Yesterday was a very beautiful, great day. It started with some easy time at the beach, then a lunch on the beach where they were serving barbeque, paella, etc. in an area with wooden benches and some protection from the sun. Then some time at the pool and near a caribbean restaurant. In the evening, the entire group went to a restaurant on this resort, which offered new-style mexican food. It means about 10 plates of little bites and tastes, where the plates change somewhat rapidly. This was great, it gave us an opportunity to meet some other people.

So, Heidi and Jorge invited family and friends from various parts of the US and from Brazil, Holland and the UK. I may have forgotten one there. Dinner was finished by going to the lounge bar, where some extravagant, really weird magic act was taking place. Today, we're going to Chichen Itza to see the temple and will be back in time for dinner and wedding rehearsals.

Monday, June 01, 2009

Arrival at Cancun

Well, we've arrived in Cancun, after an easy flight from MC to this place. We've had to wait just a little bit, but it's worth it if this is the place you're going:

King size bed, 16:9 TV, and a jacuzzi in the back there with a door that opens up to the swimming pool area right on the ground floor.

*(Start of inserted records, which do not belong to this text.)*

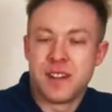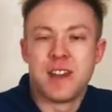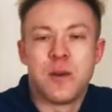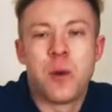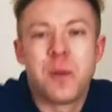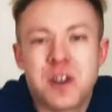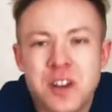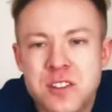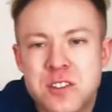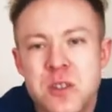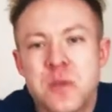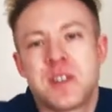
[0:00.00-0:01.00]
Now what we're going
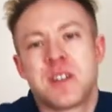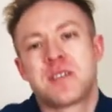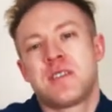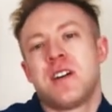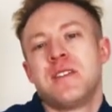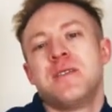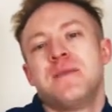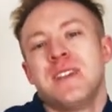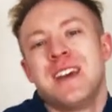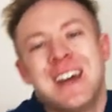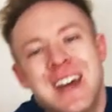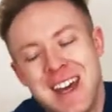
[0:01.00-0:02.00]
to do with this dough
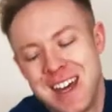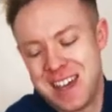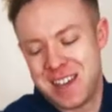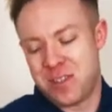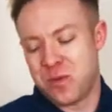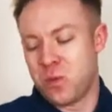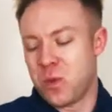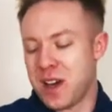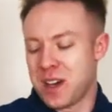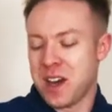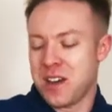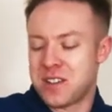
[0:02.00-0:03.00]
is
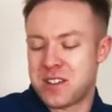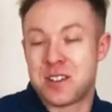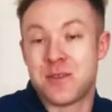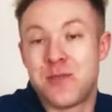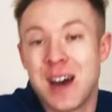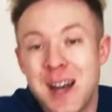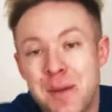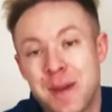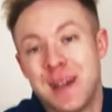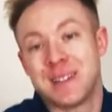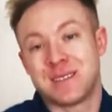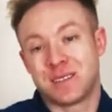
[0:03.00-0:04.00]
we're going to develop
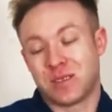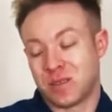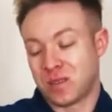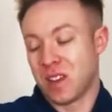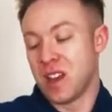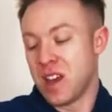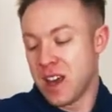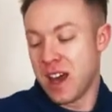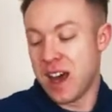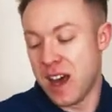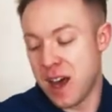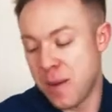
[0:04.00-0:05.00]
it
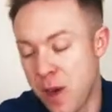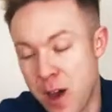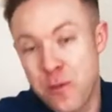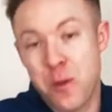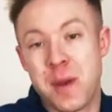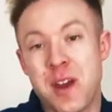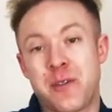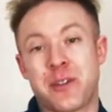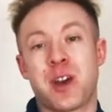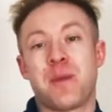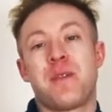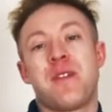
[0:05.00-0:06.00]
over a period of a
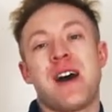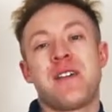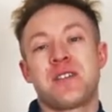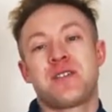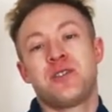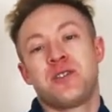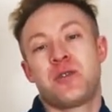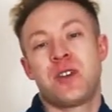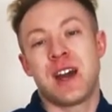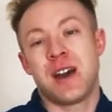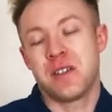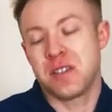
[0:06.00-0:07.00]
couple of hours, 2 to
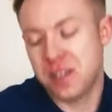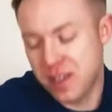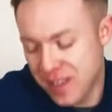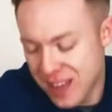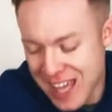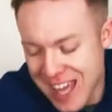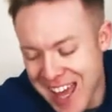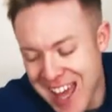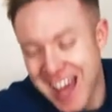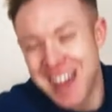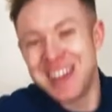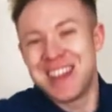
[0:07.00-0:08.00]
3 hours,
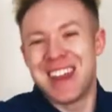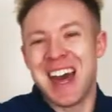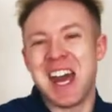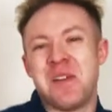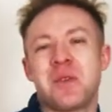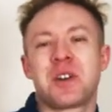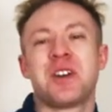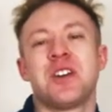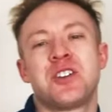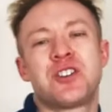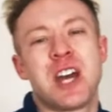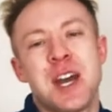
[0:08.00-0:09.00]
and then we're going
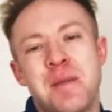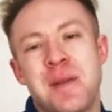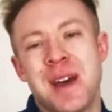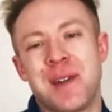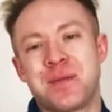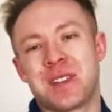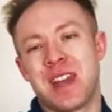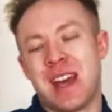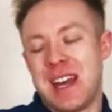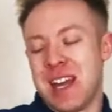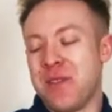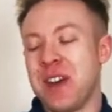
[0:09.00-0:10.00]
to shape it
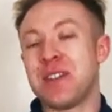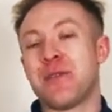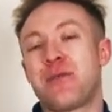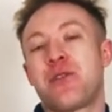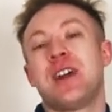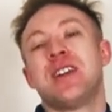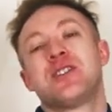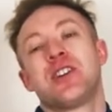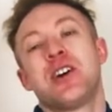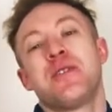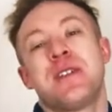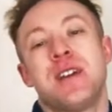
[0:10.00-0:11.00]
and leave it in the fridge
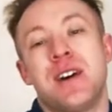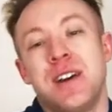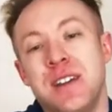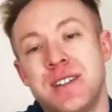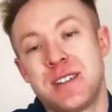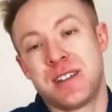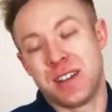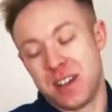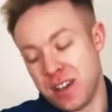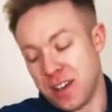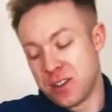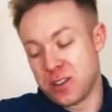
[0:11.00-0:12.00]
overnight
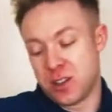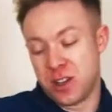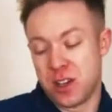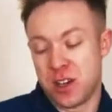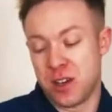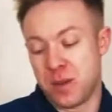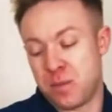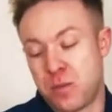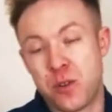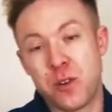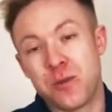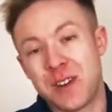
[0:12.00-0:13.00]
to
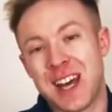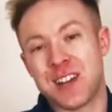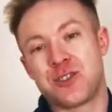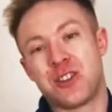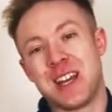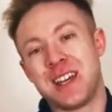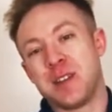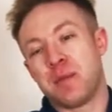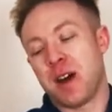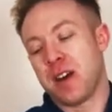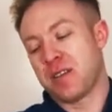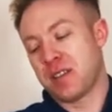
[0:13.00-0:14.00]
prove naturally in the
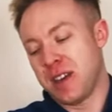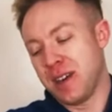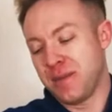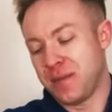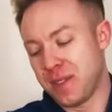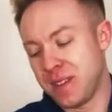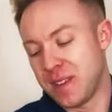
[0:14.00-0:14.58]
basket,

Very, very nice all...

This whole trip is because we've been invited to a wedding party over here in Cancun. Jorge and Heidi are getting married in a couple of days and the entire party is slowly gathering to full strength, just under 40 people n total as I've heard today. The wedding itself will take place on the roof of the building, 5th floor. The roof has a glass railing, so standing there, the sea breeze goes through your hair and the sea greets you wave after wave with water that's probably been all over this world already. Just a couple of days away!

So, what's the beach like in Cancun? It's got what most beaches have... SAND! but of course, there are nice touches. Some thing I haven't seen are these types of chairs and complete setups:

These are really good things. It's a kind of mattress under a reed roof kind of thing with two chairs and a small table in the middle. There's about 15 of these or so around this area. Because of the swine flu, a lot of cancellations were made, so you're sure of a spot there every day. Oh, and of course, what's the view like on the other side? :)

Great huh? Water must be about 27 degrees, there are people walking around the entire time to serve food and drinks... And the room is just a stone-throw away if you prefer to get back to some airconditioning and cool off.

Tomorrow is probably jus going to be a lazy day, not sure if there will be another post then. There might just be a chance for us to see Chichen Itza some time this week, but that remains to be seen.